● **About this exercise**: Copy out all of the data word for word. Omit every picture.
*** Material provided ***
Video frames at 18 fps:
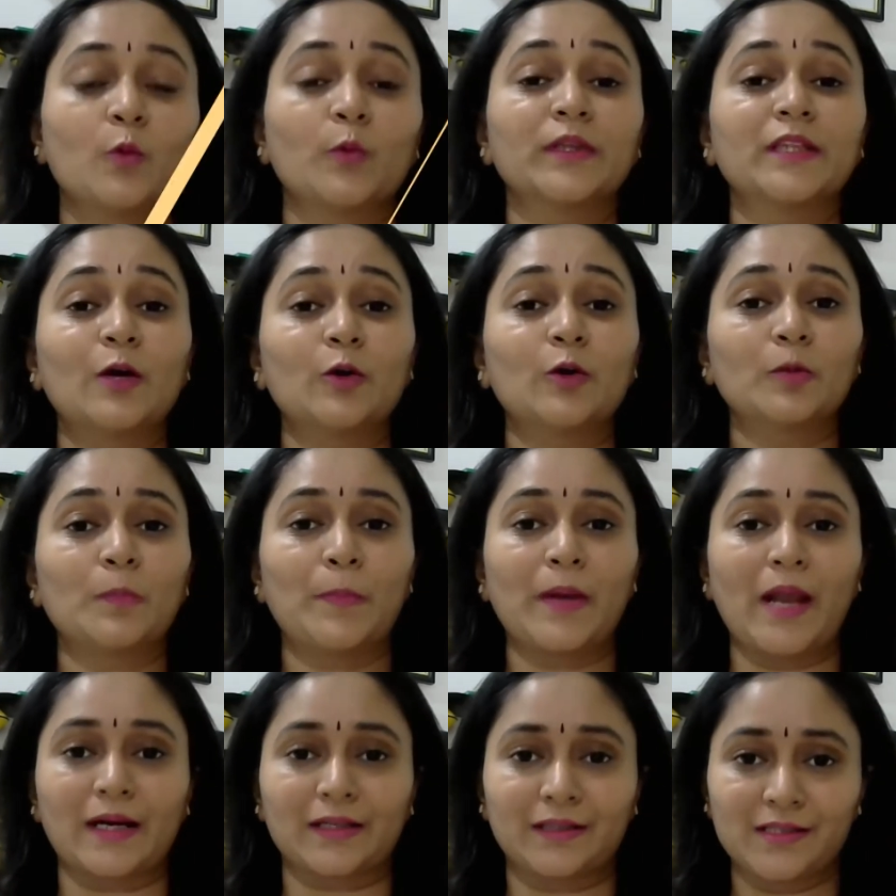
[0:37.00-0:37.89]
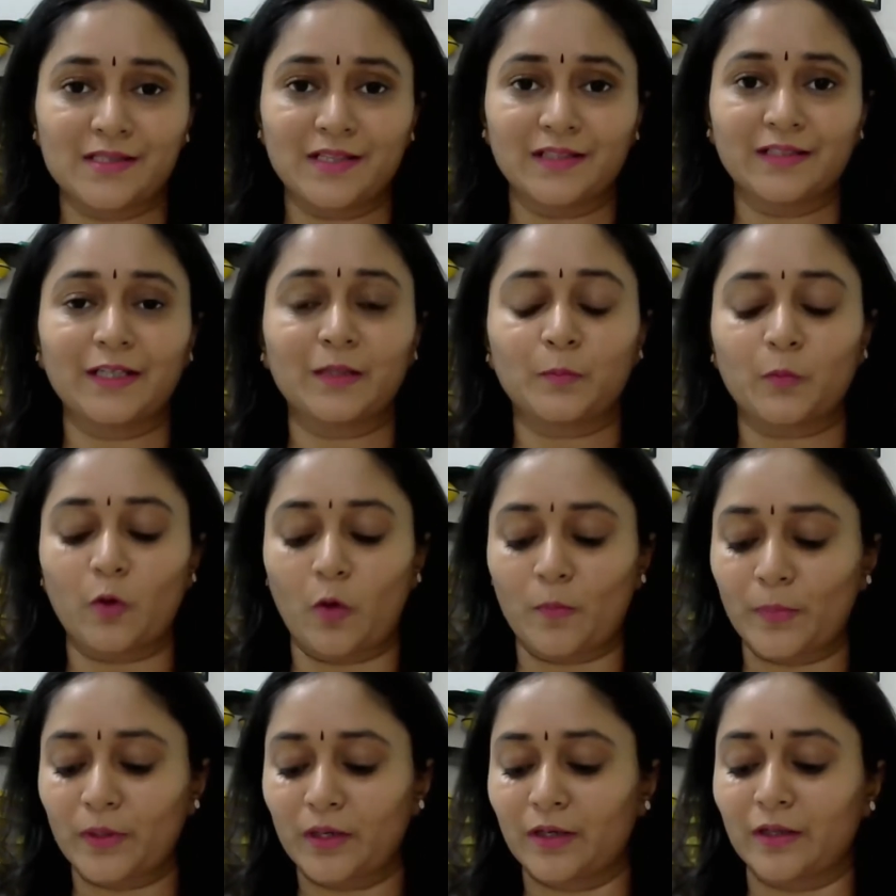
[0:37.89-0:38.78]
without practicing that
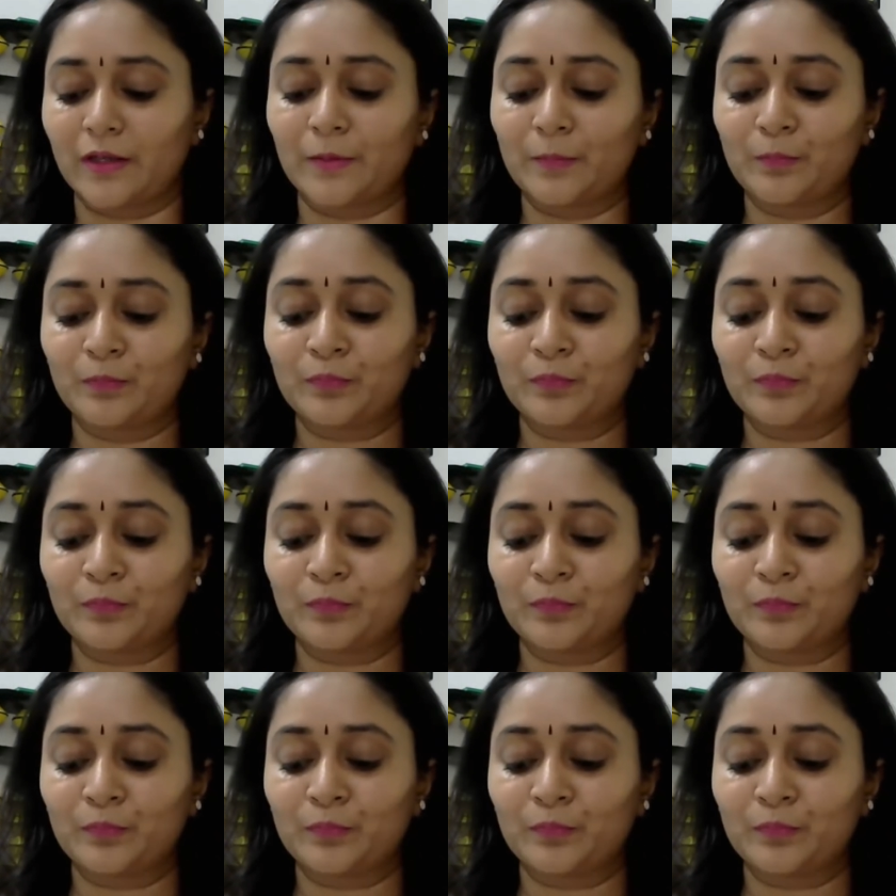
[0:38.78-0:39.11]
properly.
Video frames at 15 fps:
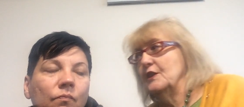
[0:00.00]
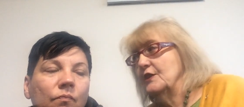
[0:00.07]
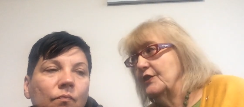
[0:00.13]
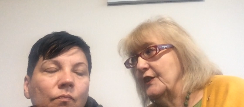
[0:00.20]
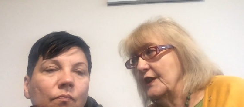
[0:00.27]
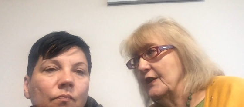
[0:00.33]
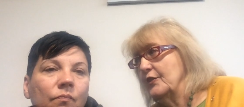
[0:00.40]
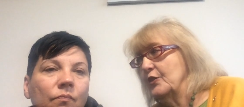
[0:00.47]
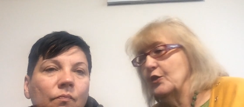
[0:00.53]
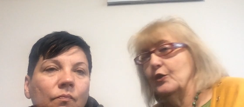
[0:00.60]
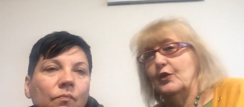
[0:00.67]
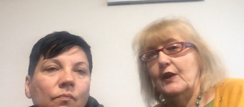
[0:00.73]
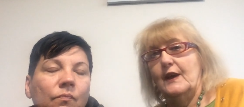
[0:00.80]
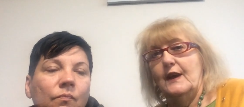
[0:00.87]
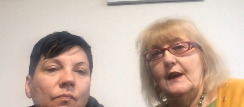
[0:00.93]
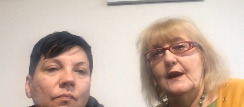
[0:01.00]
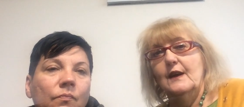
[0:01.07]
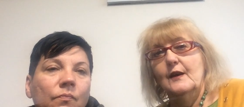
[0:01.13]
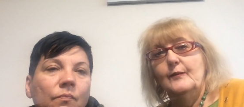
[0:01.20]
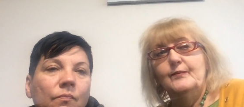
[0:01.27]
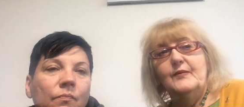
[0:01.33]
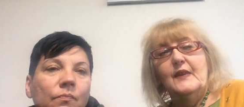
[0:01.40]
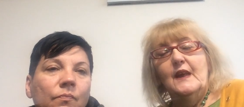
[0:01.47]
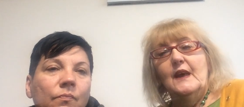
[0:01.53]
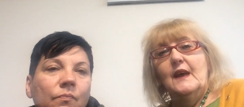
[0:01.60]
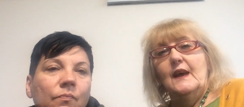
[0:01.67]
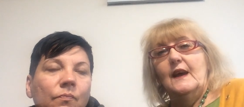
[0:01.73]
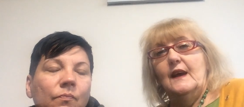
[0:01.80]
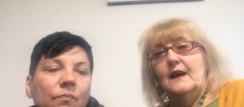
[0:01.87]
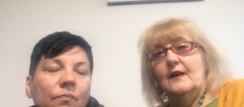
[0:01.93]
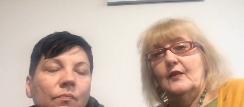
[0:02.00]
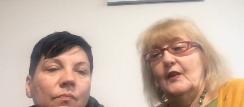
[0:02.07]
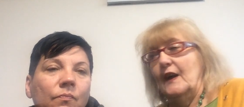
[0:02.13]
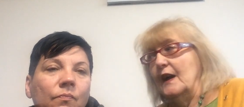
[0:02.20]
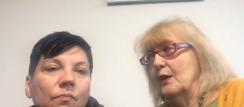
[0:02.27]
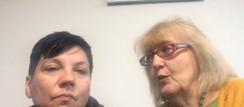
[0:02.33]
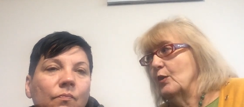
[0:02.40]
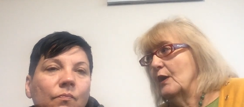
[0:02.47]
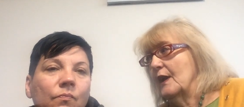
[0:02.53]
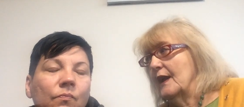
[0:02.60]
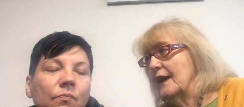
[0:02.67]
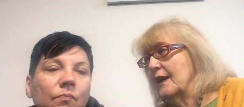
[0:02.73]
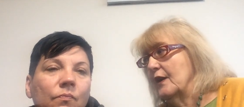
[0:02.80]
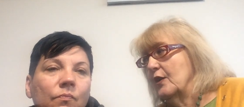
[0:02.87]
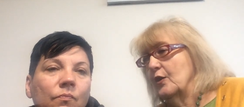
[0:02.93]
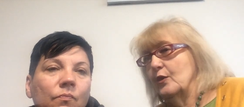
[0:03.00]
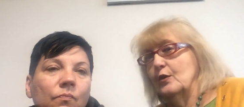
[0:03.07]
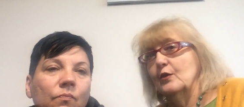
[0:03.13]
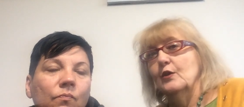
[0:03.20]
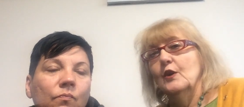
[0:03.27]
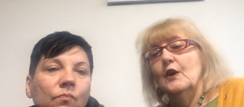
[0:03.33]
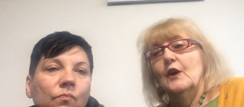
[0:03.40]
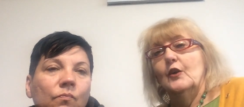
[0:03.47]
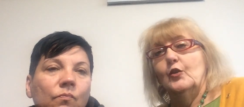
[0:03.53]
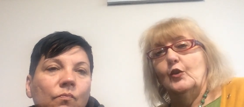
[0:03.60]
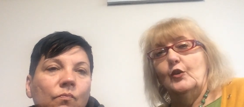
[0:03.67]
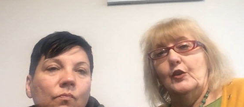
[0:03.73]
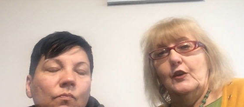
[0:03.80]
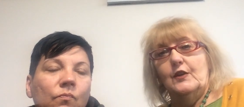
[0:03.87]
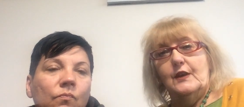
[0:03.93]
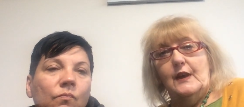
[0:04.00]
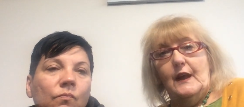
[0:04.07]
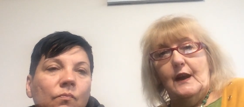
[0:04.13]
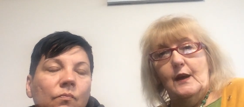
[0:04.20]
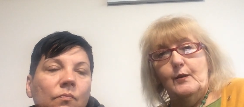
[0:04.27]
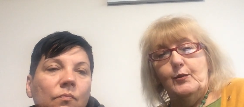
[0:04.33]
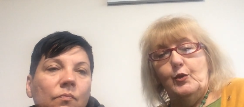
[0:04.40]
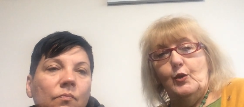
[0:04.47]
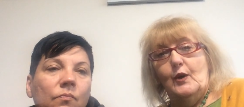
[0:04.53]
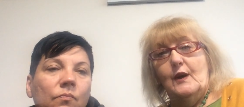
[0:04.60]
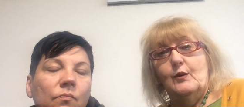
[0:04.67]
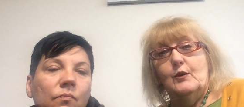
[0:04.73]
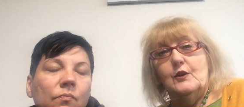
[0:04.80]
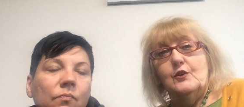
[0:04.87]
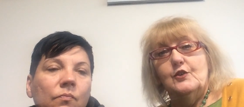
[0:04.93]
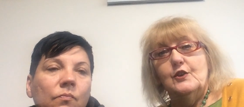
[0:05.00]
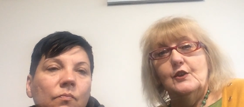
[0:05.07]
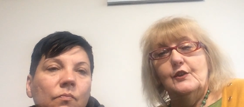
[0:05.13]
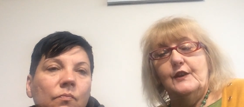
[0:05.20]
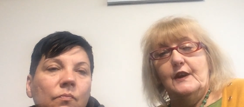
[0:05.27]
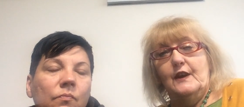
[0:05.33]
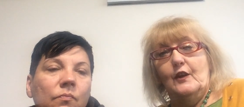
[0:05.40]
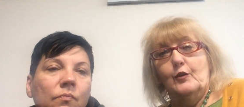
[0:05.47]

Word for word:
Speaker 1: children today, and I would like you to describe to our children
*** End of Material provided ***
● **Solution to the problem**:
Video frames at 18 fps:
[0:37.00-0:37.89]
[0:37.89-0:38.78]
without practicing that
[0:38.78-0:39.11]
properly.
Video frames at 15 fps:
[0:00.00]
[0:00.07]
[0:00.13]
[0:00.20]
[0:00.27]
[0:00.33]
[0:00.40]
[0:00.47]
[0:00.53]
[0:00.60]
[0:00.67]
[0:00.73]
[0:00.80]
[0:00.87]
[0:00.93]
[0:01.00]
[0:01.07]
[0:01.13]
[0:01.20]
[0:01.27]
[0:01.33]
[0:01.40]
[0:01.47]
[0:01.53]
[0:01.60]
[0:01.67]
[0:01.73]
[0:01.80]
[0:01.87]
[0:01.93]
[0:02.00]
[0:02.07]
[0:02.13]
[0:02.20]
[0:02.27]
[0:02.33]
[0:02.40]
[0:02.47]
[0:02.53]
[0:02.60]
[0:02.67]
[0:02.73]
[0:02.80]
[0:02.87]
[0:02.93]
[0:03.00]
[0:03.07]
[0:03.13]
[0:03.20]
[0:03.27]
[0:03.33]
[0:03.40]
[0:03.47]
[0:03.53]
[0:03.60]
[0:03.67]
[0:03.73]
[0:03.80]
[0:03.87]
[0:03.93]
[0:04.00]
[0:04.07]
[0:04.13]
[0:04.20]
[0:04.27]
[0:04.33]
[0:04.40]
[0:04.47]
[0:04.53]
[0:04.60]
[0:04.67]
[0:04.73]
[0:04.80]
[0:04.87]
[0:04.93]
[0:05.00]
[0:05.07]
[0:05.13]
[0:05.20]
[0:05.27]
[0:05.33]
[0:05.40]
[0:05.47]

Word for word:
Speaker 1: children today, and I would like you to describe to our children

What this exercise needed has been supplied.